Quick Start Guide: create-data#

This page provides a concise guide for using OpenSpliceAI's create-data subcommand, which converts genomic sequences and annotations into HDF5-formatted training/testing datasets.


Before You Begin#

  • Install OpenSpliceAI: Ensure you have installed OpenSpliceAI and its dependencies as described in the Installation page.

  • Acquire Reference Files: You need a reference genome in FASTA format and a corresponding annotation (GFF/GTF) file.

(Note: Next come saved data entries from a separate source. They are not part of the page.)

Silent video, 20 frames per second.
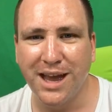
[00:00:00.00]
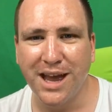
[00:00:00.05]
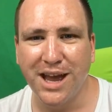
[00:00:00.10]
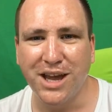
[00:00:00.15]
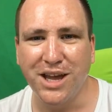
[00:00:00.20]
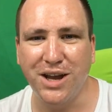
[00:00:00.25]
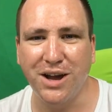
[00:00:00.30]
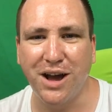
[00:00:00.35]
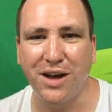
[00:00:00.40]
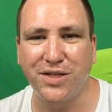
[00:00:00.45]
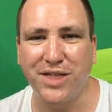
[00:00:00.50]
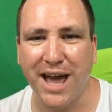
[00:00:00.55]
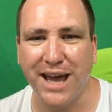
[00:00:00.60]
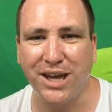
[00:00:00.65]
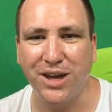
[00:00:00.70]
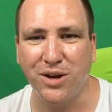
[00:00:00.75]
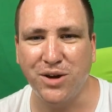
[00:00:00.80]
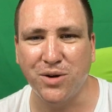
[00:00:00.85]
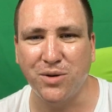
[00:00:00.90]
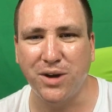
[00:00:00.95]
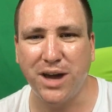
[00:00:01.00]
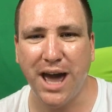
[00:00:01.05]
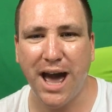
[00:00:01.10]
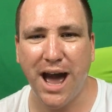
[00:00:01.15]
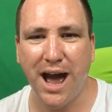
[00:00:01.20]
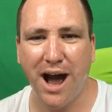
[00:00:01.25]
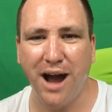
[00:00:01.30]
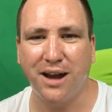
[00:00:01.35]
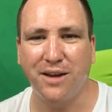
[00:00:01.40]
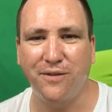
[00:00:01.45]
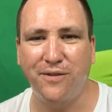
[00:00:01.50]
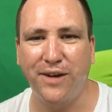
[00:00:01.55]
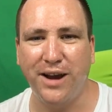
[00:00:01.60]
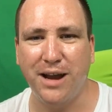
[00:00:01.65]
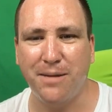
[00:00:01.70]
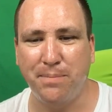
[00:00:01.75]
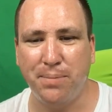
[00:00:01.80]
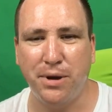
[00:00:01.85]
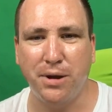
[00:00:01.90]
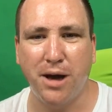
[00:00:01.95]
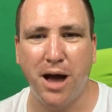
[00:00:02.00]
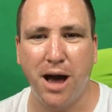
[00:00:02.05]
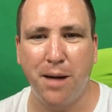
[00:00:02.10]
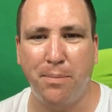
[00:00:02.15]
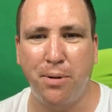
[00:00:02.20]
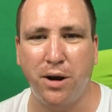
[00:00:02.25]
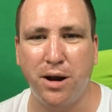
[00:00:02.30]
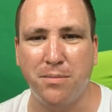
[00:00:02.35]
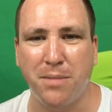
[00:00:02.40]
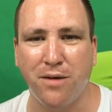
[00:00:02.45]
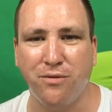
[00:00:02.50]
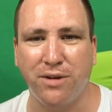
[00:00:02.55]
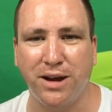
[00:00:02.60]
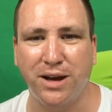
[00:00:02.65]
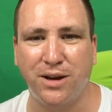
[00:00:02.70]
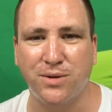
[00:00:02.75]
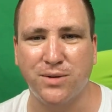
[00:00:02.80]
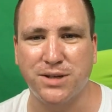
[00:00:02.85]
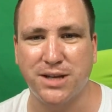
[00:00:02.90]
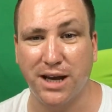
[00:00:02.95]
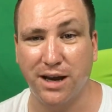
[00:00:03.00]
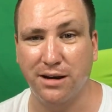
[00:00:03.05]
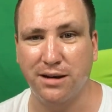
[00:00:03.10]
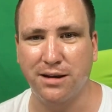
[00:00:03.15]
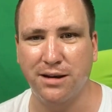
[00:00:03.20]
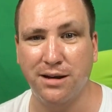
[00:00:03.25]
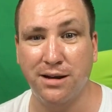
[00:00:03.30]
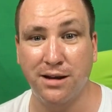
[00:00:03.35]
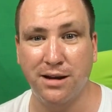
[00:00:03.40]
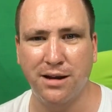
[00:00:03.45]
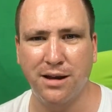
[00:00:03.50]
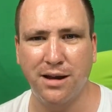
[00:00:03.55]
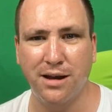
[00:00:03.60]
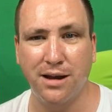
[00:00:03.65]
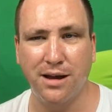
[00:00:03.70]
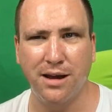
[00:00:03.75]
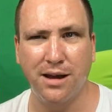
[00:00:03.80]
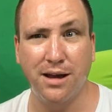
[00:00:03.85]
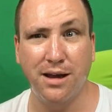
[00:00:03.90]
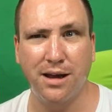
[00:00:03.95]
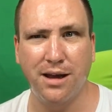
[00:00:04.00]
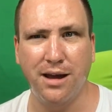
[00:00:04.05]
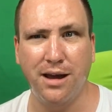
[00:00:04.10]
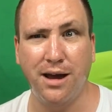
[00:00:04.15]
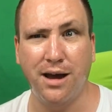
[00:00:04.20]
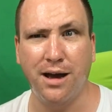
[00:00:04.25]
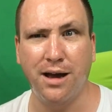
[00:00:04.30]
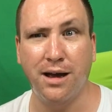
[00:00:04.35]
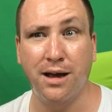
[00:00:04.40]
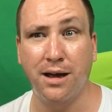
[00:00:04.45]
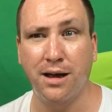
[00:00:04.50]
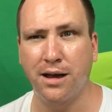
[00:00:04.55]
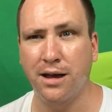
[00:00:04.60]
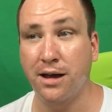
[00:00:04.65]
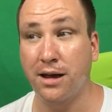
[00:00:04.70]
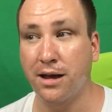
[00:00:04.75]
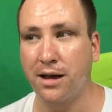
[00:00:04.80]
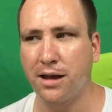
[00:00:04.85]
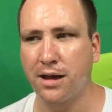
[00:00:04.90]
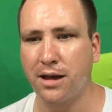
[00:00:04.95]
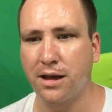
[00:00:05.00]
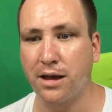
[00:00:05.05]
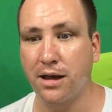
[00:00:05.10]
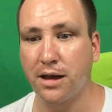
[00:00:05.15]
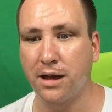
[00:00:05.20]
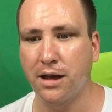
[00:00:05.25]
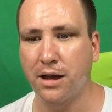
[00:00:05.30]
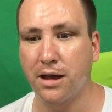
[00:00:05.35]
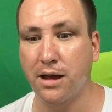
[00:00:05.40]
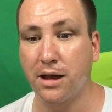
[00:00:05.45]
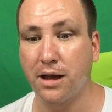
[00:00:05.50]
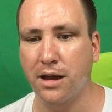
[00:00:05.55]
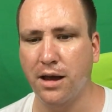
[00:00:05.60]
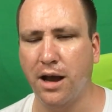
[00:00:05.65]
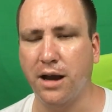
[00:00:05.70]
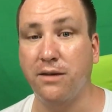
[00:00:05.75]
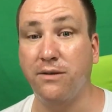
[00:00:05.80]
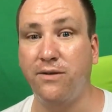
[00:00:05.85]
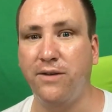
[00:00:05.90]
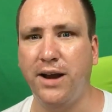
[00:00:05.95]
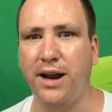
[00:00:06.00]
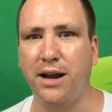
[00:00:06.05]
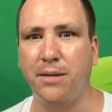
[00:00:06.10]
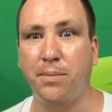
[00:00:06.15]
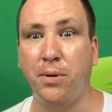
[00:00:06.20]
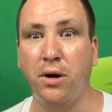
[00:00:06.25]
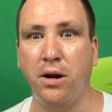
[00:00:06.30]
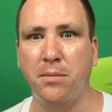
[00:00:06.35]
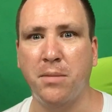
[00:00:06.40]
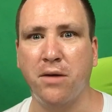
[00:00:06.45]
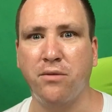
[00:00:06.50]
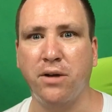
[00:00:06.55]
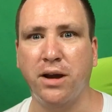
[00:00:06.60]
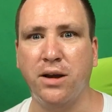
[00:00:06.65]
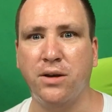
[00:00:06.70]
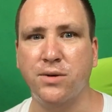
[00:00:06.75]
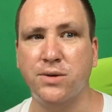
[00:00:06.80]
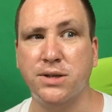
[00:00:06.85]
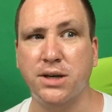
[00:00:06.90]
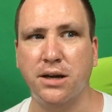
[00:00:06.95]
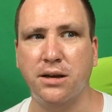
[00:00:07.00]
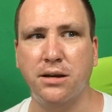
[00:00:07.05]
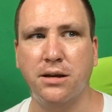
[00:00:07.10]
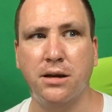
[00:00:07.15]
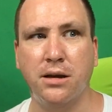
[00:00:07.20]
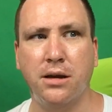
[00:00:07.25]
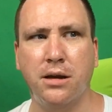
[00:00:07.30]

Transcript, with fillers: Yeah, thank you, Cool Cat. I can feel it pulling my wrinkles in. Yeah. I can feel it pulling my wrinkles in.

  • Check Example Scripts: We provide an example script examples/create-data/create-data_example.sh


One-liner Start#

  1. Reference Genome (FASTA): GCF_000001405.40_GRCh38.p14_genomic_10_sample.fna

  2. Reference Annotation (GFF/GTF): MANE.GRCh38.v1.3.refseq_genomic_10_sample.gff

To create training and testing HDF5 files:

openspliceai create-data \
   --remove-paralogs \
   --min-identity 0.8 \
   --min-coverage 0.8 \
   --parse-type canonical \
   --split-method human\
   --canonical-only \
   --genome-fasta GCF_000001405.40_GRCh38.p14_genomic_10_sample.fna \
   --annotation-gff MANE.GRCh38.v1.3.refseq_genomic_10_sample.gff \
   --output-dir train_test_dataset/

After this step, you should see two main files (dataset_train.h5 and dataset_test.h5) in the specified output directory, along with intermediate files. These HDF5 files contain one-hot-encoded gene sequences and corresponding splice site labels.


Next Steps#

  • Explore ``create-data`` Options: Dive into the create-data documentation to learn how to customize your dataset creation process.

  • Further Customization: Experiment with additional command-line options, such as --biotype and --chr-split, for even more tailored dataset creation.

  • Begin Model Training: Follow the Quick Start Guide: train guide to start training your OpenSpliceAI model using your generated datasets.